**Problem to solve:** The records below need to be repeated exactly, with every picture left out.

**Source information:**
+===+

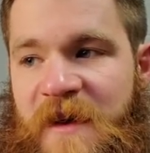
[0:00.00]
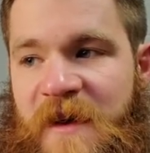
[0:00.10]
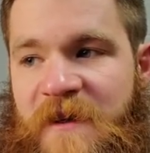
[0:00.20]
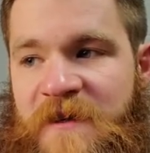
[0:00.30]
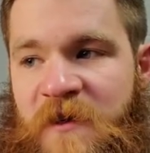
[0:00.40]

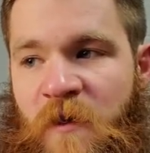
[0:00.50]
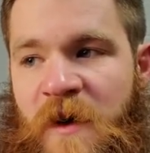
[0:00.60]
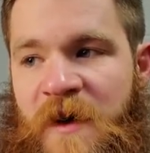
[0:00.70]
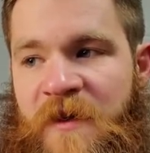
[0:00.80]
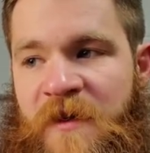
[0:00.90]
So the
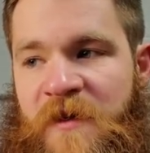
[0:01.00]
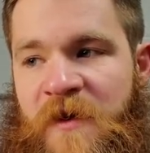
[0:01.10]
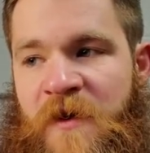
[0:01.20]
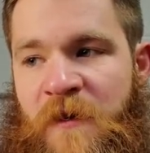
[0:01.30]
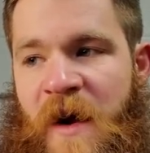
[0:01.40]
one on
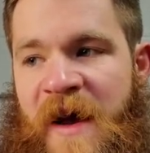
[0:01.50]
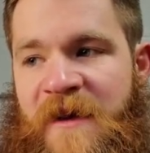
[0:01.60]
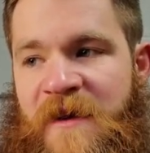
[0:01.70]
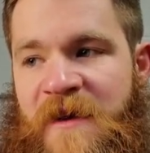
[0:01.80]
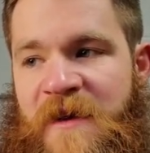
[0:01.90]
the right,
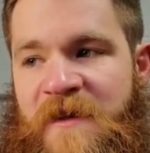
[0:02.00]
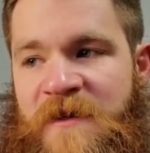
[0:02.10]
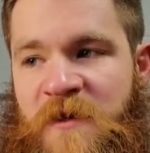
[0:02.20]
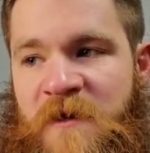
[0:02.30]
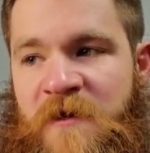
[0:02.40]
the
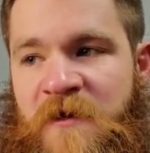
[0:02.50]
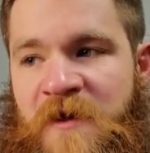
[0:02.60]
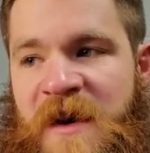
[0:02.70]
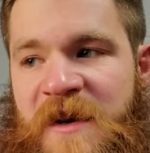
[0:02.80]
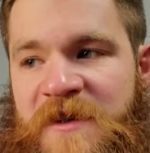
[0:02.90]
sort of
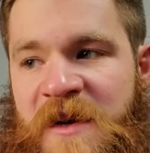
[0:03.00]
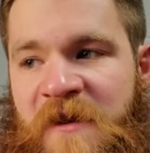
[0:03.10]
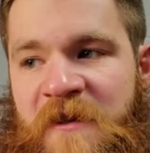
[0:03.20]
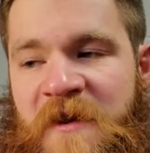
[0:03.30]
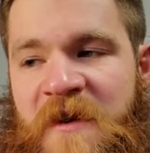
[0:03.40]
greenish
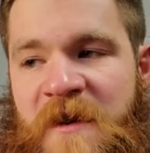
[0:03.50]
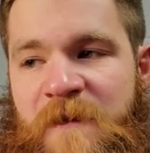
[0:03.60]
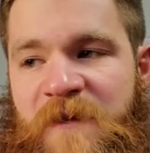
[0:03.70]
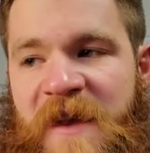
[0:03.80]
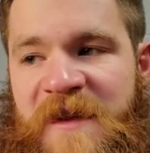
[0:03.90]
color,
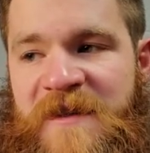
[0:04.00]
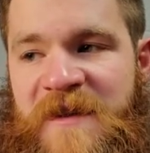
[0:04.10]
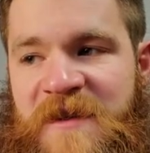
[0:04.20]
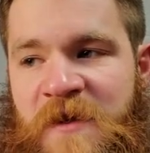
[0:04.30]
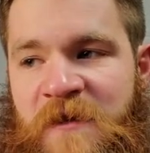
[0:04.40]
that's the
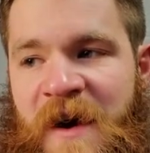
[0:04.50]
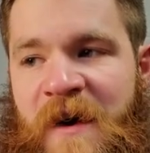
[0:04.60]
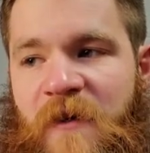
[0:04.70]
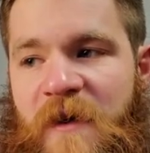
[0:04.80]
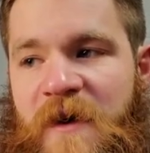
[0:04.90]
silver
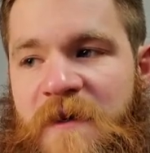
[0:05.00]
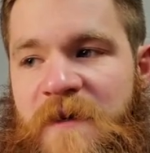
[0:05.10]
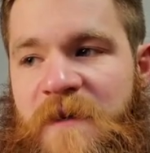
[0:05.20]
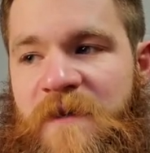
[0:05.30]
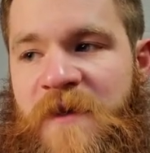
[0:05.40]
alloy.
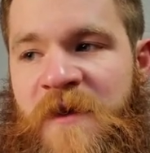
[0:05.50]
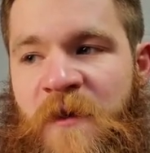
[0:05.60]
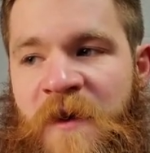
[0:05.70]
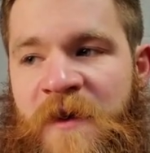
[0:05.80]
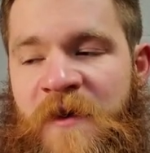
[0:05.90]
And the
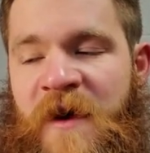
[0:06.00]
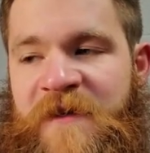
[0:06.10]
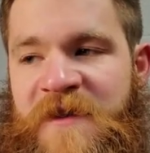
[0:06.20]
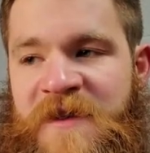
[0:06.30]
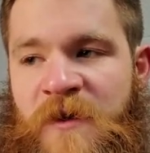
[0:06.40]
one on the
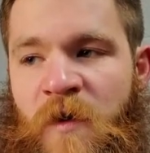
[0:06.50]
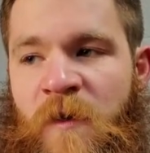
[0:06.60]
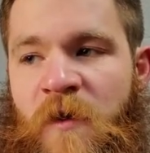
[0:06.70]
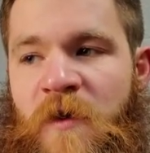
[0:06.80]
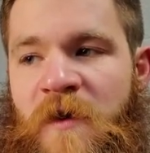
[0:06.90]
left is the
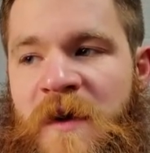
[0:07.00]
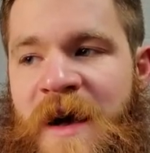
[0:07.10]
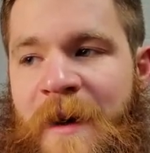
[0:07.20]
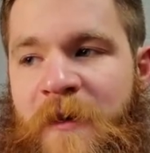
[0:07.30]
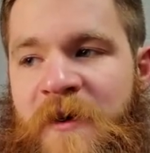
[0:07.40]
normal
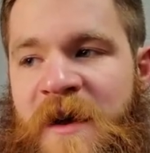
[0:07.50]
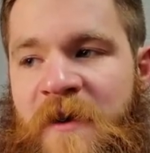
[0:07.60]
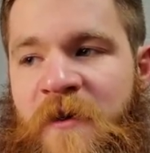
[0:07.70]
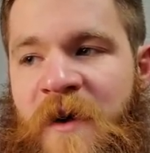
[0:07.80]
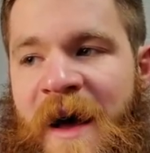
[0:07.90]
copper
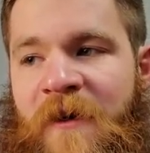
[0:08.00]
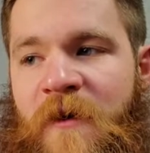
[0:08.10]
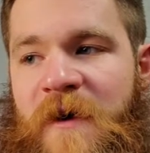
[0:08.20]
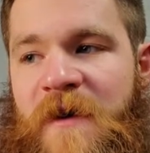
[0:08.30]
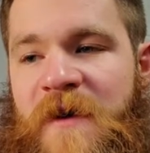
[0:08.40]
nickel
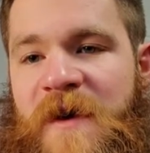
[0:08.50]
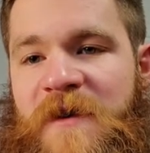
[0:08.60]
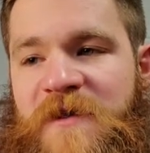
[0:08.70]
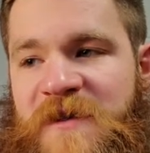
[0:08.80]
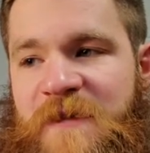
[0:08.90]
alloy.
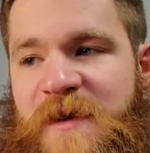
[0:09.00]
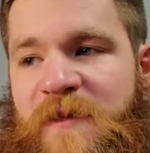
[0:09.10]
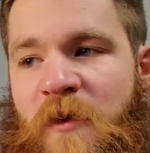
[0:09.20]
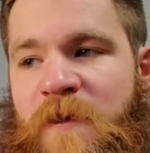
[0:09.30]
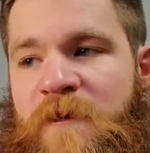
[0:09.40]
So some
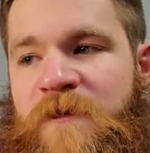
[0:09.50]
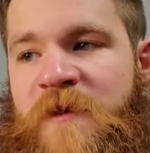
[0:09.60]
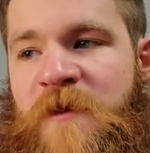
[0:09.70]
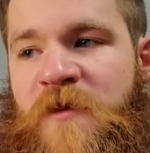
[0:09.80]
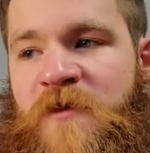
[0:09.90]
people
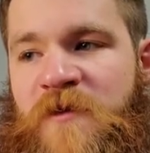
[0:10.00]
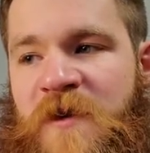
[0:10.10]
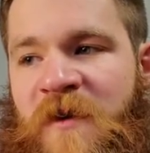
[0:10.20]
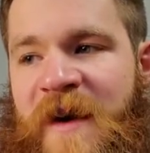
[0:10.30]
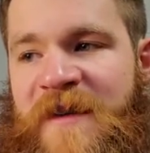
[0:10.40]
do
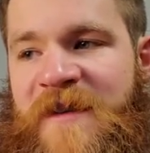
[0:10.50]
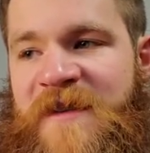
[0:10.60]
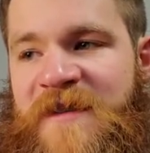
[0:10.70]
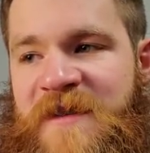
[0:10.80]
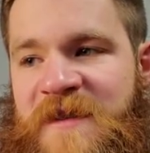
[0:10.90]
collect
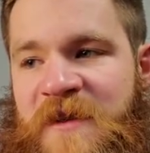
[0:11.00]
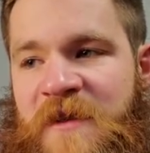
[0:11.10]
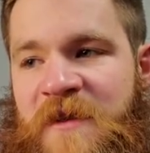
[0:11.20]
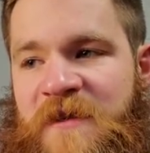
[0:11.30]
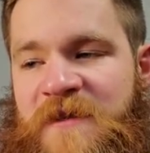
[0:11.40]
these since
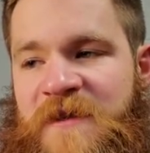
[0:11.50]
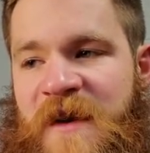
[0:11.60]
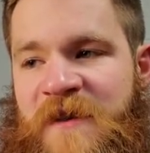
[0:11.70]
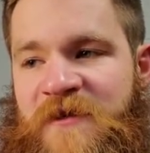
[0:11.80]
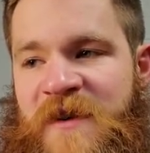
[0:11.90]
they're
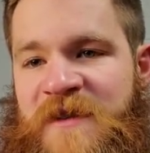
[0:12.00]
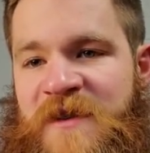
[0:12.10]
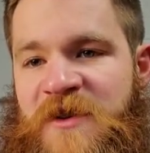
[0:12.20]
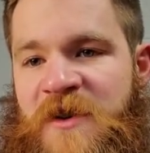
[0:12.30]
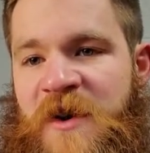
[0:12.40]
a
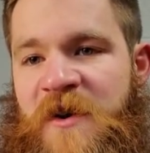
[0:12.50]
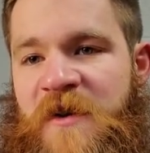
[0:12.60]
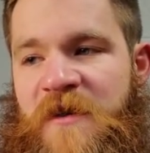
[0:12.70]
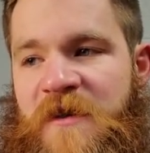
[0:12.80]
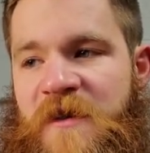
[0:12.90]
transition
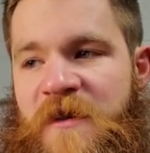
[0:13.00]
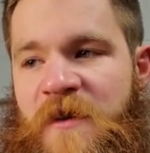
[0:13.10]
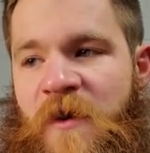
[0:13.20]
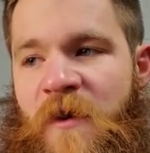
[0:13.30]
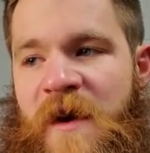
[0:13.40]
year
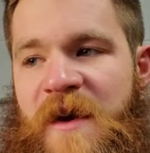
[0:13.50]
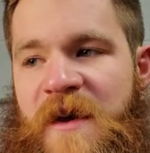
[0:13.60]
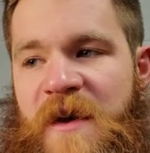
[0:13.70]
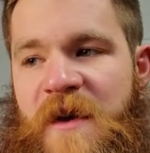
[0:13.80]
coin.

+===+

**Task answer:**
[0:00.00]
[0:00.10]
[0:00.20]
[0:00.30]
[0:00.40]

[0:00.50]
[0:00.60]
[0:00.70]
[0:00.80]
[0:00.90]
So the
[0:01.00]
[0:01.10]
[0:01.20]
[0:01.30]
[0:01.40]
one on
[0:01.50]
[0:01.60]
[0:01.70]
[0:01.80]
[0:01.90]
the right,
[0:02.00]
[0:02.10]
[0:02.20]
[0:02.30]
[0:02.40]
the
[0:02.50]
[0:02.60]
[0:02.70]
[0:02.80]
[0:02.90]
sort of
[0:03.00]
[0:03.10]
[0:03.20]
[0:03.30]
[0:03.40]
greenish
[0:03.50]
[0:03.60]
[0:03.70]
[0:03.80]
[0:03.90]
color,
[0:04.00]
[0:04.10]
[0:04.20]
[0:04.30]
[0:04.40]
that's the
[0:04.50]
[0:04.60]
[0:04.70]
[0:04.80]
[0:04.90]
silver
[0:05.00]
[0:05.10]
[0:05.20]
[0:05.30]
[0:05.40]
alloy.
[0:05.50]
[0:05.60]
[0:05.70]
[0:05.80]
[0:05.90]
And the
[0:06.00]
[0:06.10]
[0:06.20]
[0:06.30]
[0:06.40]
one on the
[0:06.50]
[0:06.60]
[0:06.70]
[0:06.80]
[0:06.90]
left is the
[0:07.00]
[0:07.10]
[0:07.20]
[0:07.30]
[0:07.40]
normal
[0:07.50]
[0:07.60]
[0:07.70]
[0:07.80]
[0:07.90]
copper
[0:08.00]
[0:08.10]
[0:08.20]
[0:08.30]
[0:08.40]
nickel
[0:08.50]
[0:08.60]
[0:08.70]
[0:08.80]
[0:08.90]
alloy.
[0:09.00]
[0:09.10]
[0:09.20]
[0:09.30]
[0:09.40]
So some
[0:09.50]
[0:09.60]
[0:09.70]
[0:09.80]
[0:09.90]
people
[0:10.00]
[0:10.10]
[0:10.20]
[0:10.30]
[0:10.40]
do
[0:10.50]
[0:10.60]
[0:10.70]
[0:10.80]
[0:10.90]
collect
[0:11.00]
[0:11.10]
[0:11.20]
[0:11.30]
[0:11.40]
these since
[0:11.50]
[0:11.60]
[0:11.70]
[0:11.80]
[0:11.90]
they're
[0:12.00]
[0:12.10]
[0:12.20]
[0:12.30]
[0:12.40]
a
[0:12.50]
[0:12.60]
[0:12.70]
[0:12.80]
[0:12.90]
transition
[0:13.00]
[0:13.10]
[0:13.20]
[0:13.30]
[0:13.40]
year
[0:13.50]
[0:13.60]
[0:13.70]
[0:13.80]
coin.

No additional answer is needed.